Exercise requirements
Transcribe every line from the one containing "[00:00:02.00 to 00:00:02.58]" through the end of the records below, exactly, but not the pictures.

Records for the exercise
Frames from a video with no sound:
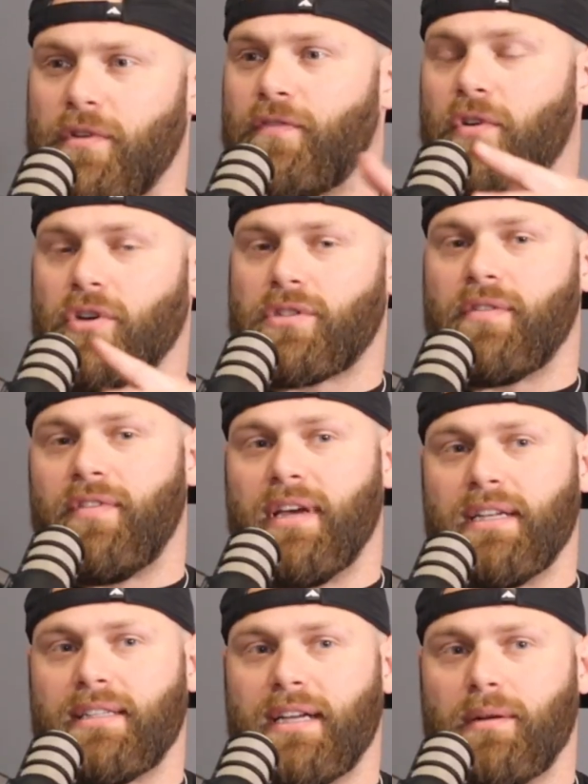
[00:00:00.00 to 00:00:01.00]
the first
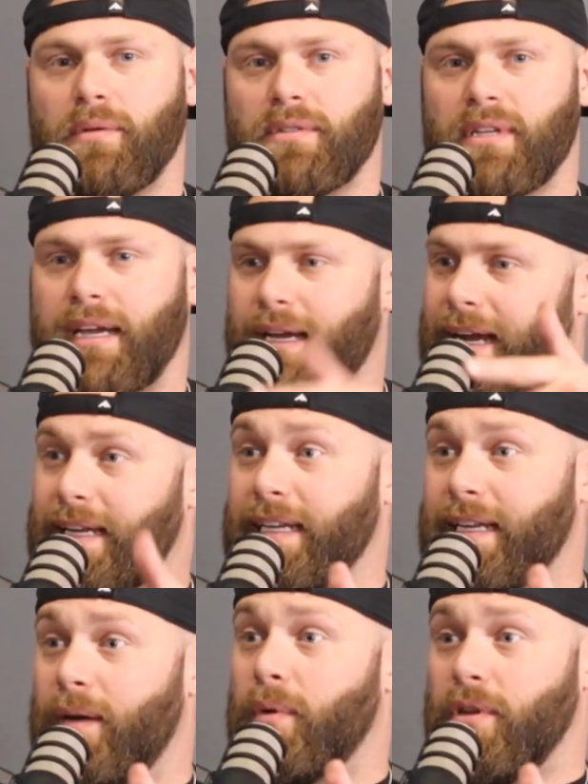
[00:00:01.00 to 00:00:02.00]
event that was like, I
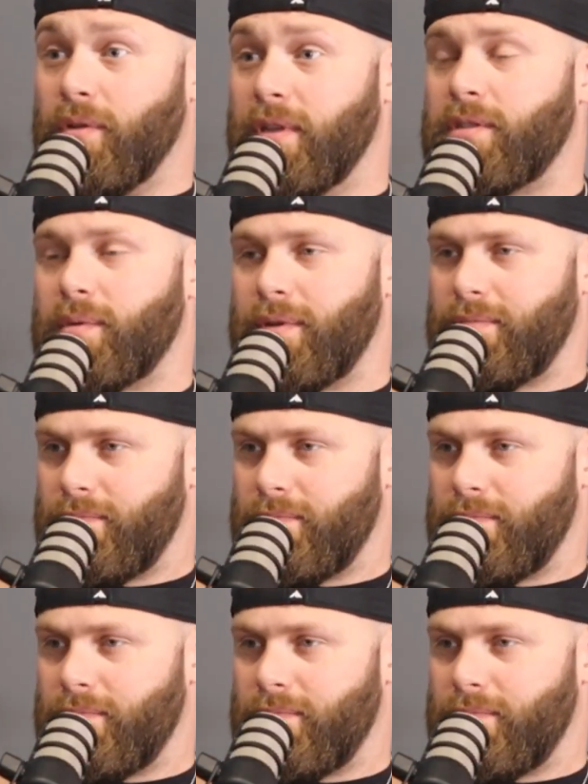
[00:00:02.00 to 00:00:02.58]
want to do this one?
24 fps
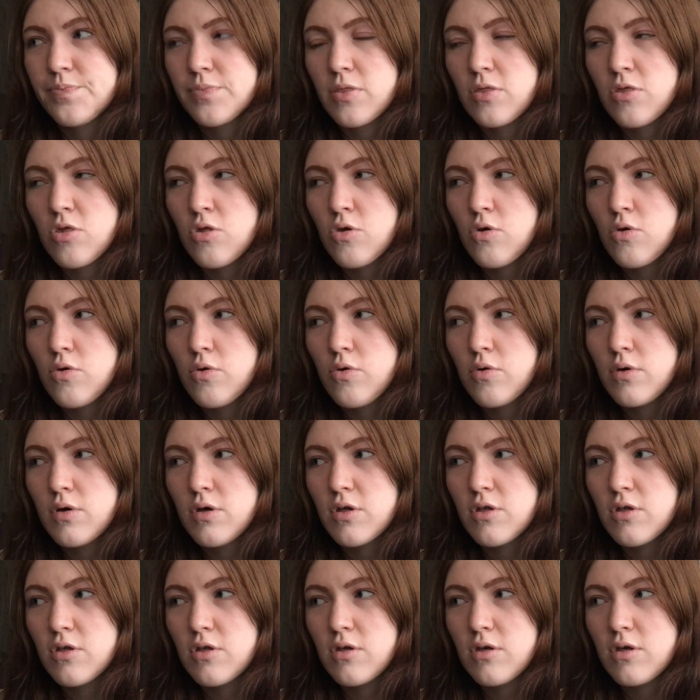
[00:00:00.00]
So
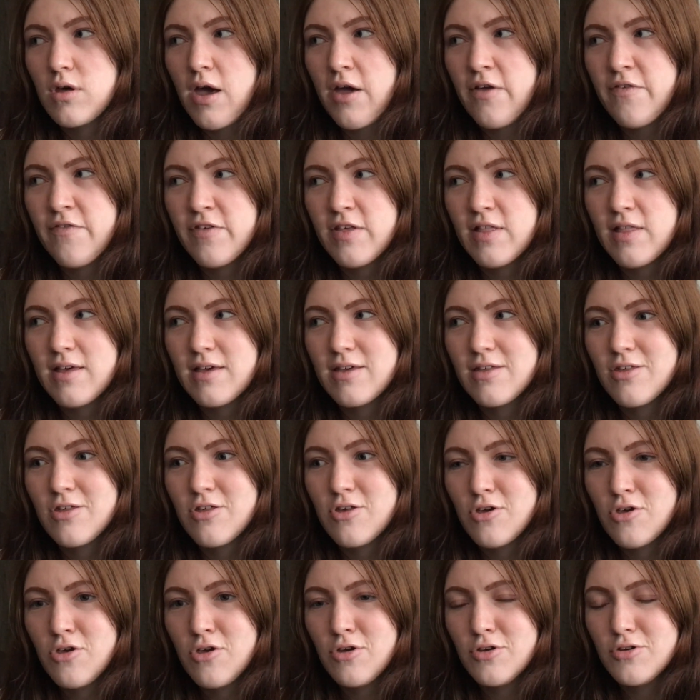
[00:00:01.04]
I feel like she
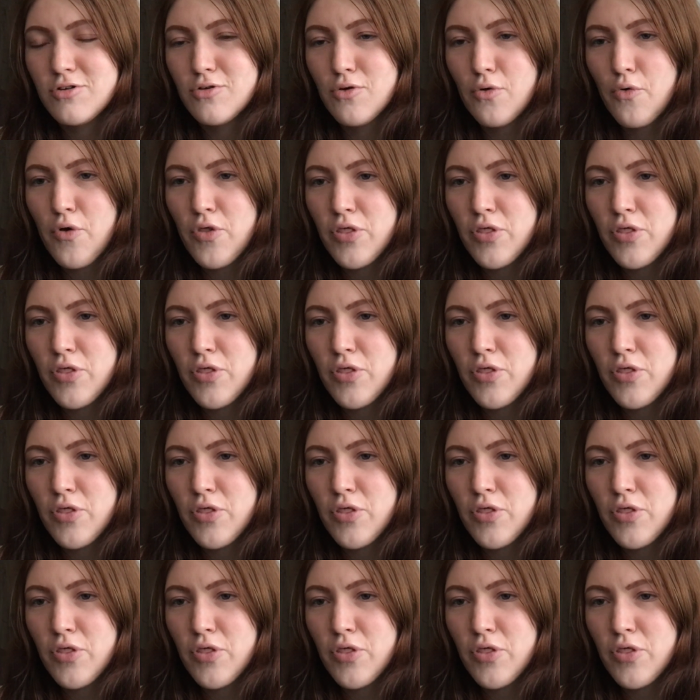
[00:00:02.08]
could go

Answer area
[00:00:02.00 to 00:00:02.58]
want to do this one?
24 fps
[00:00:00.00]
So
[00:00:01.04]
I feel like she
[00:00:02.08]
could go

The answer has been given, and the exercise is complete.